Two examples today further drive home the lesson that the journalism media no longer provides the final word on the day’s news, thanks to the Internet.
Example #1
There’s a stunning story out of the St. Louis area, involving a crowdsourced online effort to get around a newspaper’s editorial decision in covering the suicide of a local teen.
Gawker Media’s Jezebel blog appears to have amplified the controversy, which was brought to the attention of the national journalism community via a letter to Jim Romenesko’s blog on Poynter.org yesterday.
Steve Pokin of the St. Charles Journal broke the story of Megan Meier, a 13-year-old who had some trouble (like many teens) but was reportedly turning her life around, in part due to the friendship of a boy she’d met on MySpace. But when the buy turned on her, insulting her, Megan was devastated, then took her life, Pokin wrote.

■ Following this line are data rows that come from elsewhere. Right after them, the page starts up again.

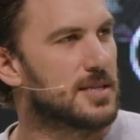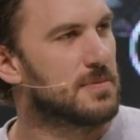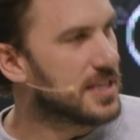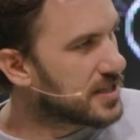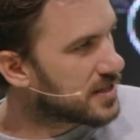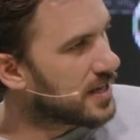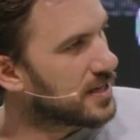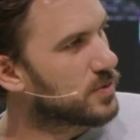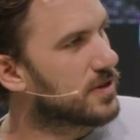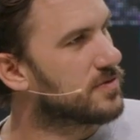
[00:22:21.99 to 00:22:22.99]
some of these
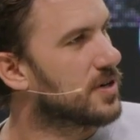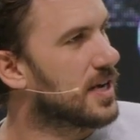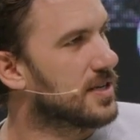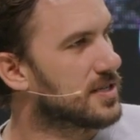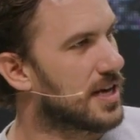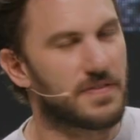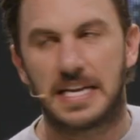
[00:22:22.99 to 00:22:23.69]
things would have turned out in his life.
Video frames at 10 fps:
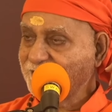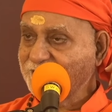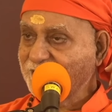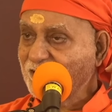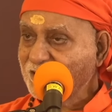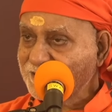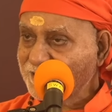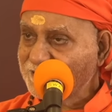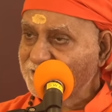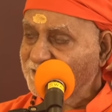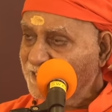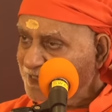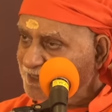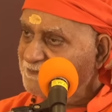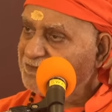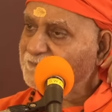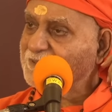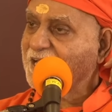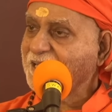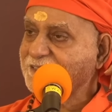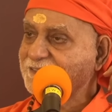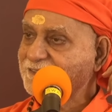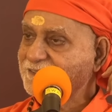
It cannot get disconnected from the I.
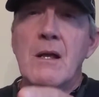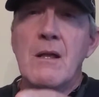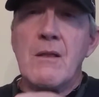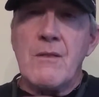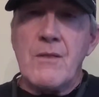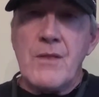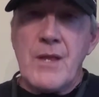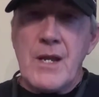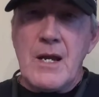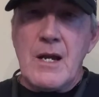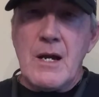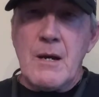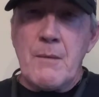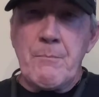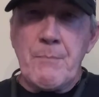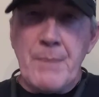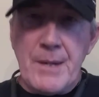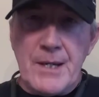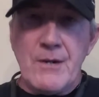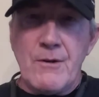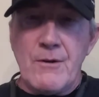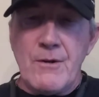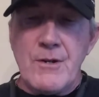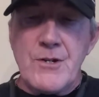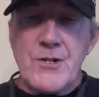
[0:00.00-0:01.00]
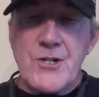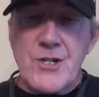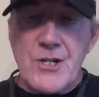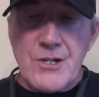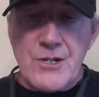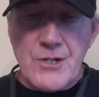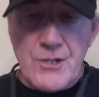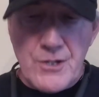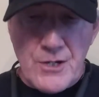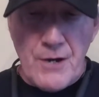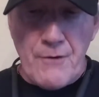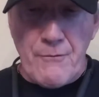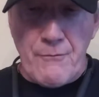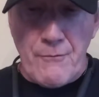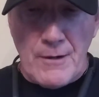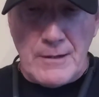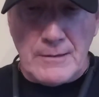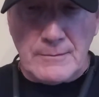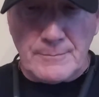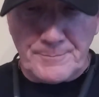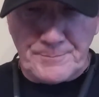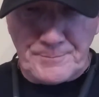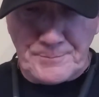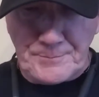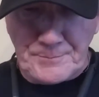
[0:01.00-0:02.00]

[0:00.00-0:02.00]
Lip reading: the appearance is different.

The twist? The boy didn’t exist. ‘He’ was the creation of the mother of one of the girl’s former friends. But the Journal didn’t name the woman, citing concerns for *her* teen daughter.
Jezebel and other bloggers went nuts, and soon, they’d uncovered the woman’s name, her address, phone number and business registration records and plastered them all over the Web.
The lessons for journalists? First, we can’t restrict access to information anymore. The crowd will work together to find whatever we withhold.
Second, I wonder if that the decision to withhold the other mother’s name didn’t help enflame the audience, by frustrating it and provoking it to do the work of discovering her identity. That frustration may have helped amplify the negative feelings toward this woman, further aggravating up the virtual lynch mob.
Interestingly, no blogger or commenter I’ve found has said anything about the other mother’s daughter, the girl the Journal was trying to protect. And I find it hard to believe that the kids in the local community didn’t already know the identity of all the persons involved. By withholding the name, the Journal might have created a larger controversy from an already tragic incident.
Example #2
The Los Angeles Times this morning advanced the L.A. Auto Show, noting, quite correctly, in my opinion, that these shows are more about creating long-term buzz than immediate sales.
From the story:
All this, though, is not for you, dear reader. It’s for us, the media.
Before the show opens to the public, thousands of reporters, photographers and bloggers are wined, dined and entertained for two days by the kingpins of Detroit, Tokyo and Wolfsburg, Germany, all in the pursuit of good press.
Among the heavy hitters in town this week: Ford Motor Co. Chief Executive Alan Mulally; Nissan Motor Co. and Renault CEO Carlos Ghosn; and General Motors Corp. Vice Chairman Bob Lutz. They met and supped with journalists Tuesday, made speeches and shook hands Wednesday, and were gone, along with the reporters, by Thursday. Party over.
And the people who actually buy these cars? Little more than an afterthought.
The article misses the point that the reporting on the show does not stop at the conclusion of media day. Many visitors outside the traditional media will post photos, videos and write-ups to thousands of blogs and discussion boards during and after the show, extending and shaping the buzz that the newspaper, TV and, yes, some invited blog reporters kicked off this week.
Leaders in many industries understand that coverage opportunities now extend beyond traditional news organizations. A spokesperson for Universal Studios’ theme parks told me back in 2004, “we don’t so much care about coverage in the L.A. Times; we want to be on websites. That’s where our customers are.”
Media days are just step in a modern publicity campaign. If this year’s auto show, or any such event, is to be a success, it needs to elicit strong coverage from consumers across the Web, perhaps even more so than from the pros in print and on air.